- **INFORMATION SUPPLIED**

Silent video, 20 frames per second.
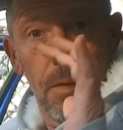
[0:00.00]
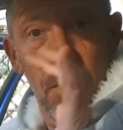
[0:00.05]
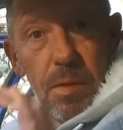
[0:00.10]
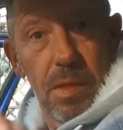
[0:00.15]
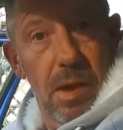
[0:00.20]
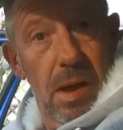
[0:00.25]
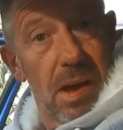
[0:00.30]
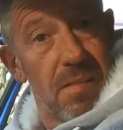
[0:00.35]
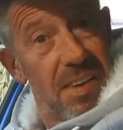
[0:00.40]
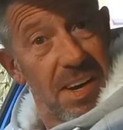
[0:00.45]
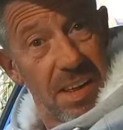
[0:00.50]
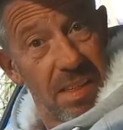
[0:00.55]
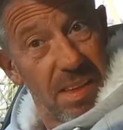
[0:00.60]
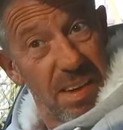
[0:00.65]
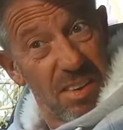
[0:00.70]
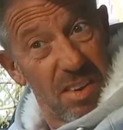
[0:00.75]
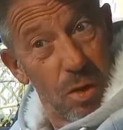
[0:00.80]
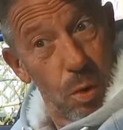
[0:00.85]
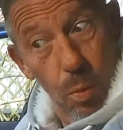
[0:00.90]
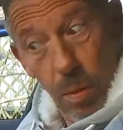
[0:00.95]
Not that I have
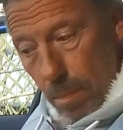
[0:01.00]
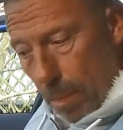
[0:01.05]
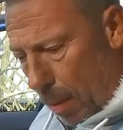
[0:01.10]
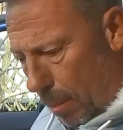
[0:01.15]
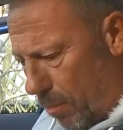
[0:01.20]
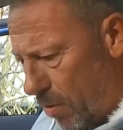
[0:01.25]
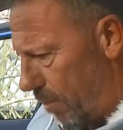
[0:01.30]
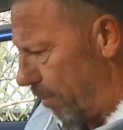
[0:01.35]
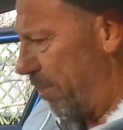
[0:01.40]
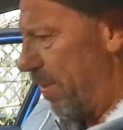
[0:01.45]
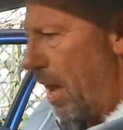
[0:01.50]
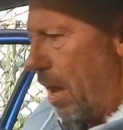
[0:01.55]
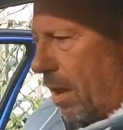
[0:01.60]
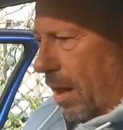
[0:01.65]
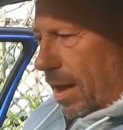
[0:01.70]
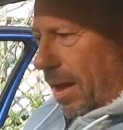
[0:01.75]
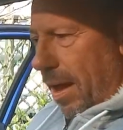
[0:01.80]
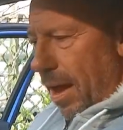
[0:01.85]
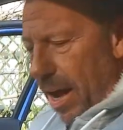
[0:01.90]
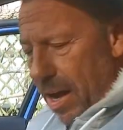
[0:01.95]
anything to do with bombs.
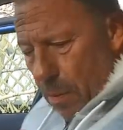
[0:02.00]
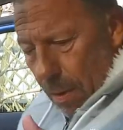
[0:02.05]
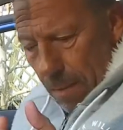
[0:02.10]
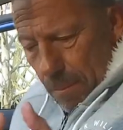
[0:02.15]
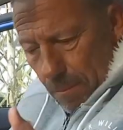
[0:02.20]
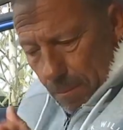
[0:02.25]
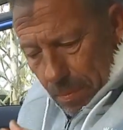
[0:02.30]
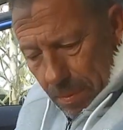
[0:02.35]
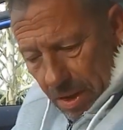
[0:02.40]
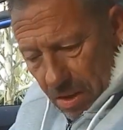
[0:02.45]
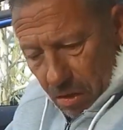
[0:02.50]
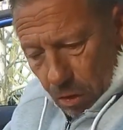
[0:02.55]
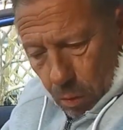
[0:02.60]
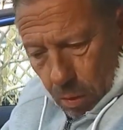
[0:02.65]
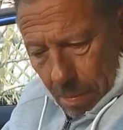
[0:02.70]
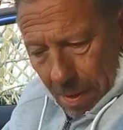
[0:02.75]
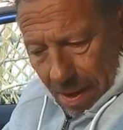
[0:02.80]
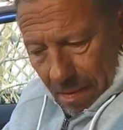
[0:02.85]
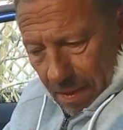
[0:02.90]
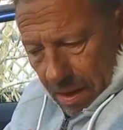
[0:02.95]
Anyway, let's
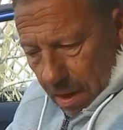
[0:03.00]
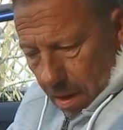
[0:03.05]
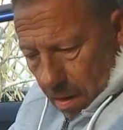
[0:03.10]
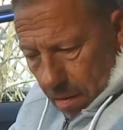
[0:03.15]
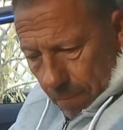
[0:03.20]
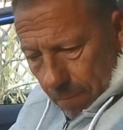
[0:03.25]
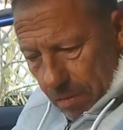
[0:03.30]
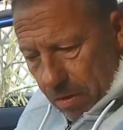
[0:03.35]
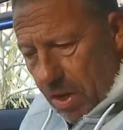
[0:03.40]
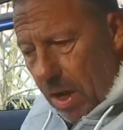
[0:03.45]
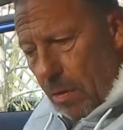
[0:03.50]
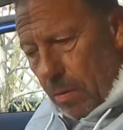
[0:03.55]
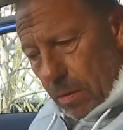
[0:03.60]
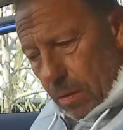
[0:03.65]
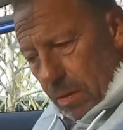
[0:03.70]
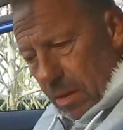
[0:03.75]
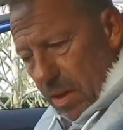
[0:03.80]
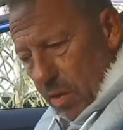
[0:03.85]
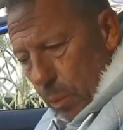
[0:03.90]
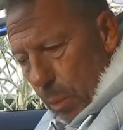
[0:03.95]
talk about the car. So
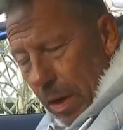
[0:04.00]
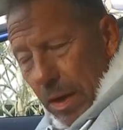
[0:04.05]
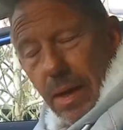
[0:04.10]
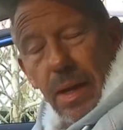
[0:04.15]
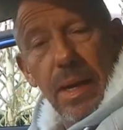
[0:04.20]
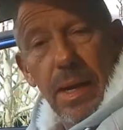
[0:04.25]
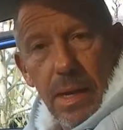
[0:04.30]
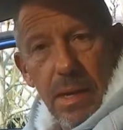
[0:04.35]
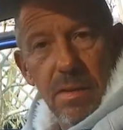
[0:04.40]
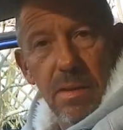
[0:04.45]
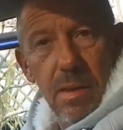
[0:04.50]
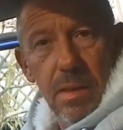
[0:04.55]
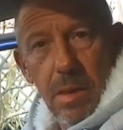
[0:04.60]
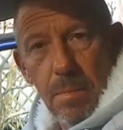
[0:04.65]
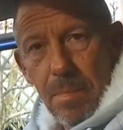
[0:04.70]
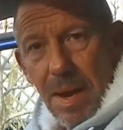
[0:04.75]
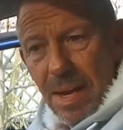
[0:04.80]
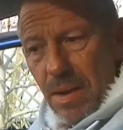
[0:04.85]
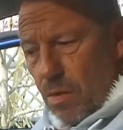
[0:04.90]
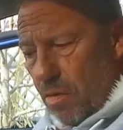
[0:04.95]
this one is
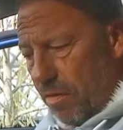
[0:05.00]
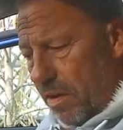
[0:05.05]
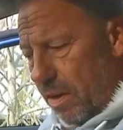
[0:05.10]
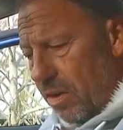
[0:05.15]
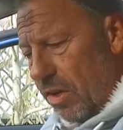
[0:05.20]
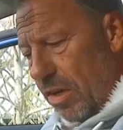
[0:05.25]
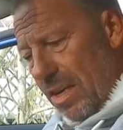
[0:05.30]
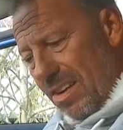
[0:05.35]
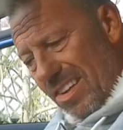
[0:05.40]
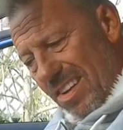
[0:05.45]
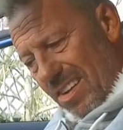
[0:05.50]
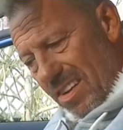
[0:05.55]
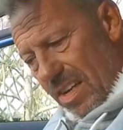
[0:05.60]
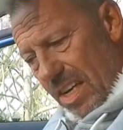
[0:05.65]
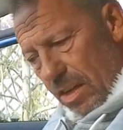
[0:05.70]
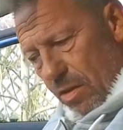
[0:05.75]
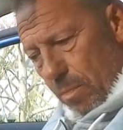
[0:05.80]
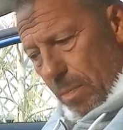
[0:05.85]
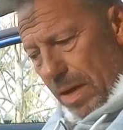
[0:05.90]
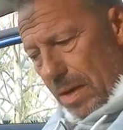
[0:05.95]
the manual version.
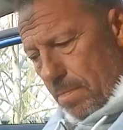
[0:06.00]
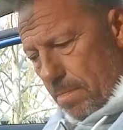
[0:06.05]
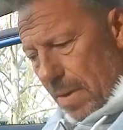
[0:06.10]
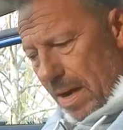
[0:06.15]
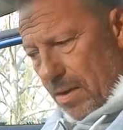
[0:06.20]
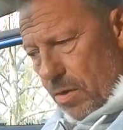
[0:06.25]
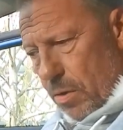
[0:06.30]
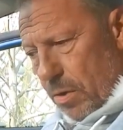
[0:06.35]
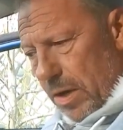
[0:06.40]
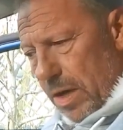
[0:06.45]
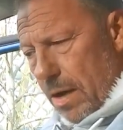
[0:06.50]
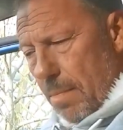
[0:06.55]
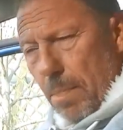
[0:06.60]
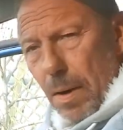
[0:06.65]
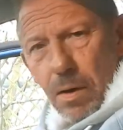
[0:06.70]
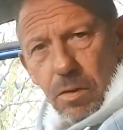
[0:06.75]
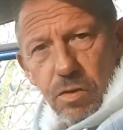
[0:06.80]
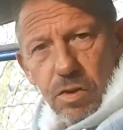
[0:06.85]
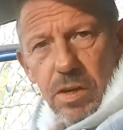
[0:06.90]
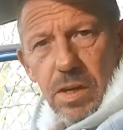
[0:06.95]
It's a 6-speed manual
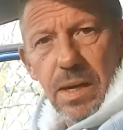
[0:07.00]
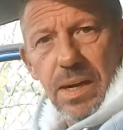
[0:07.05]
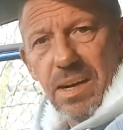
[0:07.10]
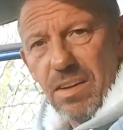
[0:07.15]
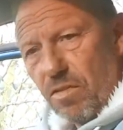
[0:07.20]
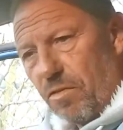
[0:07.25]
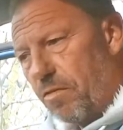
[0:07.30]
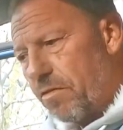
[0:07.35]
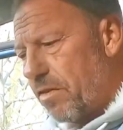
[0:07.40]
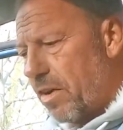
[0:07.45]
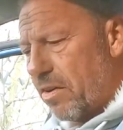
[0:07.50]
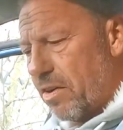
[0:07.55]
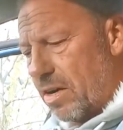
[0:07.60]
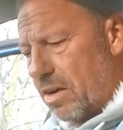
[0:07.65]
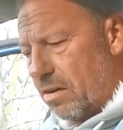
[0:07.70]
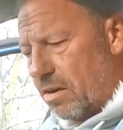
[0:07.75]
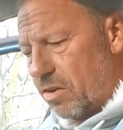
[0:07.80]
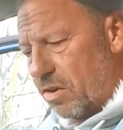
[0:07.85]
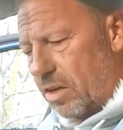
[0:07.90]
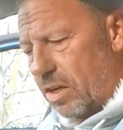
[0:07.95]
gearbox. It's
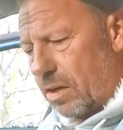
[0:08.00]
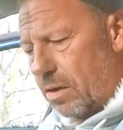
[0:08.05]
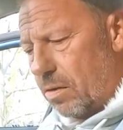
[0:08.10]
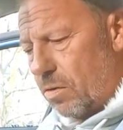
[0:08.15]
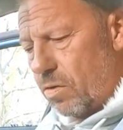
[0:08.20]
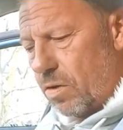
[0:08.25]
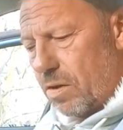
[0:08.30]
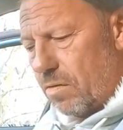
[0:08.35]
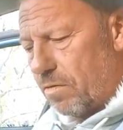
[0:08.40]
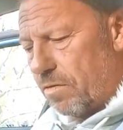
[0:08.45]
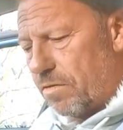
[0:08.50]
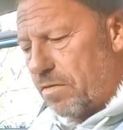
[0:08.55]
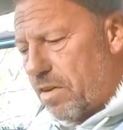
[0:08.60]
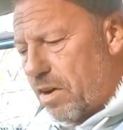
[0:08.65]
very nice to use.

- **TASK OBJECTIVE**
Reproduce each line above precisely, with no pictures.

- **REPLY**
Silent video, 20 frames per second.
[0:00.00]
[0:00.05]
[0:00.10]
[0:00.15]
[0:00.20]
[0:00.25]
[0:00.30]
[0:00.35]
[0:00.40]
[0:00.45]
[0:00.50]
[0:00.55]
[0:00.60]
[0:00.65]
[0:00.70]
[0:00.75]
[0:00.80]
[0:00.85]
[0:00.90]
[0:00.95]
Not that I have
[0:01.00]
[0:01.05]
[0:01.10]
[0:01.15]
[0:01.20]
[0:01.25]
[0:01.30]
[0:01.35]
[0:01.40]
[0:01.45]
[0:01.50]
[0:01.55]
[0:01.60]
[0:01.65]
[0:01.70]
[0:01.75]
[0:01.80]
[0:01.85]
[0:01.90]
[0:01.95]
anything to do with bombs.
[0:02.00]
[0:02.05]
[0:02.10]
[0:02.15]
[0:02.20]
[0:02.25]
[0:02.30]
[0:02.35]
[0:02.40]
[0:02.45]
[0:02.50]
[0:02.55]
[0:02.60]
[0:02.65]
[0:02.70]
[0:02.75]
[0:02.80]
[0:02.85]
[0:02.90]
[0:02.95]
Anyway, let's
[0:03.00]
[0:03.05]
[0:03.10]
[0:03.15]
[0:03.20]
[0:03.25]
[0:03.30]
[0:03.35]
[0:03.40]
[0:03.45]
[0:03.50]
[0:03.55]
[0:03.60]
[0:03.65]
[0:03.70]
[0:03.75]
[0:03.80]
[0:03.85]
[0:03.90]
[0:03.95]
talk about the car. So
[0:04.00]
[0:04.05]
[0:04.10]
[0:04.15]
[0:04.20]
[0:04.25]
[0:04.30]
[0:04.35]
[0:04.40]
[0:04.45]
[0:04.50]
[0:04.55]
[0:04.60]
[0:04.65]
[0:04.70]
[0:04.75]
[0:04.80]
[0:04.85]
[0:04.90]
[0:04.95]
this one is
[0:05.00]
[0:05.05]
[0:05.10]
[0:05.15]
[0:05.20]
[0:05.25]
[0:05.30]
[0:05.35]
[0:05.40]
[0:05.45]
[0:05.50]
[0:05.55]
[0:05.60]
[0:05.65]
[0:05.70]
[0:05.75]
[0:05.80]
[0:05.85]
[0:05.90]
[0:05.95]
the manual version.
[0:06.00]
[0:06.05]
[0:06.10]
[0:06.15]
[0:06.20]
[0:06.25]
[0:06.30]
[0:06.35]
[0:06.40]
[0:06.45]
[0:06.50]
[0:06.55]
[0:06.60]
[0:06.65]
[0:06.70]
[0:06.75]
[0:06.80]
[0:06.85]
[0:06.90]
[0:06.95]
It's a 6-speed manual
[0:07.00]
[0:07.05]
[0:07.10]
[0:07.15]
[0:07.20]
[0:07.25]
[0:07.30]
[0:07.35]
[0:07.40]
[0:07.45]
[0:07.50]
[0:07.55]
[0:07.60]
[0:07.65]
[0:07.70]
[0:07.75]
[0:07.80]
[0:07.85]
[0:07.90]
[0:07.95]
gearbox. It's
[0:08.00]
[0:08.05]
[0:08.10]
[0:08.15]
[0:08.20]
[0:08.25]
[0:08.30]
[0:08.35]
[0:08.40]
[0:08.45]
[0:08.50]
[0:08.55]
[0:08.60]
[0:08.65]
very nice to use.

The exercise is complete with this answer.